Фон Риттер извлек из кармана брюк необъятных размеров носовой платок и, как всегда, когда ему требовалась пауза для раздумий, долго, почти с ритуальной медлительностью, стал протирать свою шлемоподобную лысину.
Дело не в подготовленности «Регенвурмлагеря» к ведению партизанских действий или в способности его принять полноценный боевой гарнизон, понял комендант. Все намного сложнее, и как бы… изысканнее.

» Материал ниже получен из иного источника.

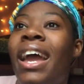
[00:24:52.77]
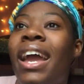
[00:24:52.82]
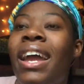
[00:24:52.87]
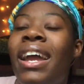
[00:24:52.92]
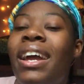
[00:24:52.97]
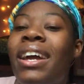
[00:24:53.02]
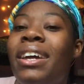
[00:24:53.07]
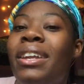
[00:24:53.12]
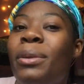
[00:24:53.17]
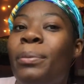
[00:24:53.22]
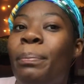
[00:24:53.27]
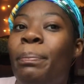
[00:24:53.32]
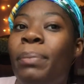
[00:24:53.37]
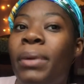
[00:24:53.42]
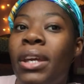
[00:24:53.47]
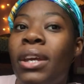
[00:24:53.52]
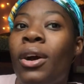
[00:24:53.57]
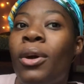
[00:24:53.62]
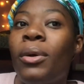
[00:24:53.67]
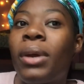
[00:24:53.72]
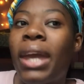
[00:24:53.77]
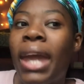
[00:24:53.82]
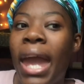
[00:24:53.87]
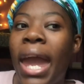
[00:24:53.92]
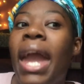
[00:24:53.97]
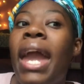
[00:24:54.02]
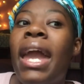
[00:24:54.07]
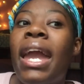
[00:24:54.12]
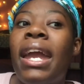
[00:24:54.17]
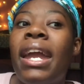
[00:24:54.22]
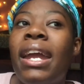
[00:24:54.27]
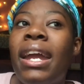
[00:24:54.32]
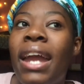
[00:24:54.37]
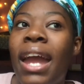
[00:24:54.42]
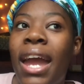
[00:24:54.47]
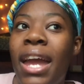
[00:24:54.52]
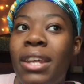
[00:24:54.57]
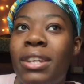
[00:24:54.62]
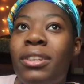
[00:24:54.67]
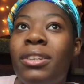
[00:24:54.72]
and be
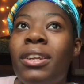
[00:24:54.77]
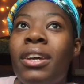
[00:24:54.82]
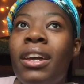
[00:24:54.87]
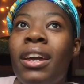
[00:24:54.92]
okay and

Из документов, доставшийся ему в наследство от Овербека, а также из рассказов самого штандартенфюрера, комендант знал, что впервые в «Регенвурмлагерь» фюрер наведался в 37-м году, почти через три года после того, как здесь были возобновлены активные работы по строительству «СС-Франконии»
[11]. Именно тогда, по приказу Гитлера, из казны были выделены огромные средства, а также утвержден новый план строительства самого этого подземного города СС, с двадцатью двумя подземными станциями узкоколейки, мощной гидроэлектростанцией, складами, госпиталем и системой его наземной обороны.
Понятно, что теперь, как и во время второго своего приезда, фюрер тоже поинтересуется тем, как идет усовершенствование лагеря. Но времена уже не те. Поэтому фон Риттеру казалось, что на самом деле фюрер прибывает сюда не для инспекционной поездки. Просто ему опять хочется побывать в Черном Каньоне, чтобы остаться там наедине с Фризским Чудовищем. Причем и каньон и чудовище нужны были ему в роли своеобразных аккумуляторов, для какой-то внутренней энергетической подпитки.
Нет, комендант не зря задал адъютанту Гиммлера вопрос о Фридрихе Крайзе. Это была еще одна попытка подступиться к тайне, к которой сам фюрер подпускать его не желал.
Конечно, раньше фон Риттеру никогда не пришло бы в голову увязывать появление здесь фюрера с дьявольскими таинствами Черного Каньона. Да и стремление Гитлера оставаться наедине с Фризским Чудовищем тоже воспринял бы как своеобразное чудачество. Но он хорошо помнил подробности разговора с Крайзом после того, как поступил приказ Кальтенбруннера о присвоении ему первого офицерского чина СС и назначении начальником секретной «Лаборатории призраков»
[12].
Очевидно, Крайз потому и предался объяснениям по поводу некоторых тайн своих отношений с фюрером, что комендант открыл ему глаза на роль в его судьбе Отто Скорцени.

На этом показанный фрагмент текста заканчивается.